The transmembrane domain of PC7 is required for its trafficking via an unconventional pathway. A, schematic diagram depicting chimeras of h-PC7 and human Furin. SP, signal peptide; Pro, prosegment; Catalytic, catalytic domain; P dom., P domain; TM, transmembrane domain; CT, cytosolic tail. We also show the alignment of the TM domains of h-PC7 and h-Furin. B, autoradiographs of labeled PC7 and Furin in lysates from HEK293 cells expressing h-PC7, Furin, or different PC7 and Furin fused constructions, pulse-labeled with Na₂³⁵SO₄ for 2 h and then immunoprecipitated with Ab:PC7 or anti-Furin Ab.
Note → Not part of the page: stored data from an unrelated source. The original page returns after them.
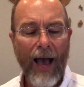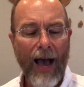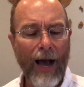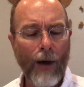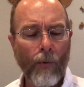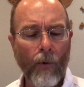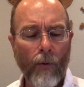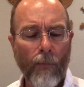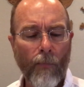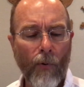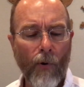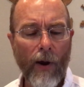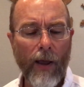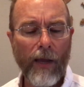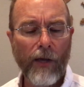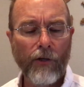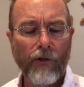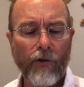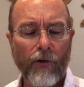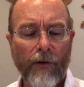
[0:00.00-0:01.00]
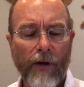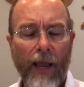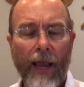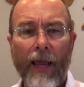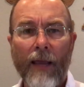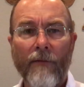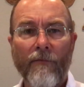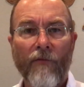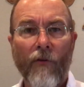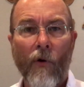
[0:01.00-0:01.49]
I will praise your
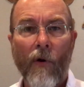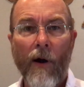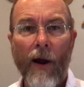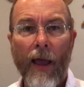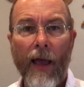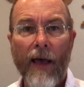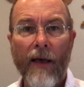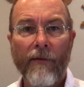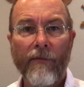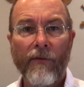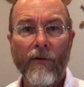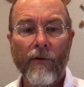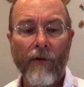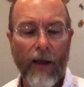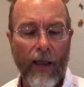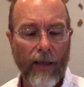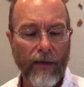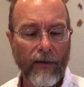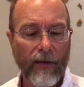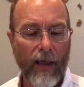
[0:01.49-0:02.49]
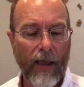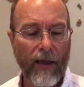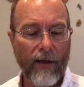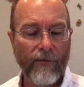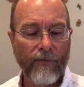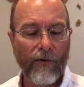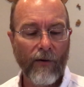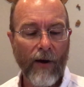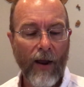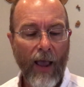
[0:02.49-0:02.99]
name forever and
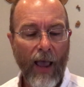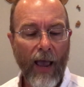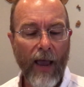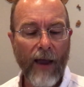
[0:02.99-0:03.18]
ever.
C, cell surface biotinylation of PC7 and Furin from HEK293 cells expressing h-PC7, Furin, or their chimeras. After biotinylation, proteins were immunoprecipitated with SA-agarose and revealed by Western blot using Ab-PC7 or anti-Furin Ab.

FIGURE 9.

Schematic diagram of PC7 trafficking. The prosegment of PC7 traffics through the conventional ER/TGN secretory pathway whereas the full-length and mature PC7 traffics through both conventional secretion and an unconventional secretory pathway that is insensitive to BFA treatment and independent of COPII-coated vesicle formation.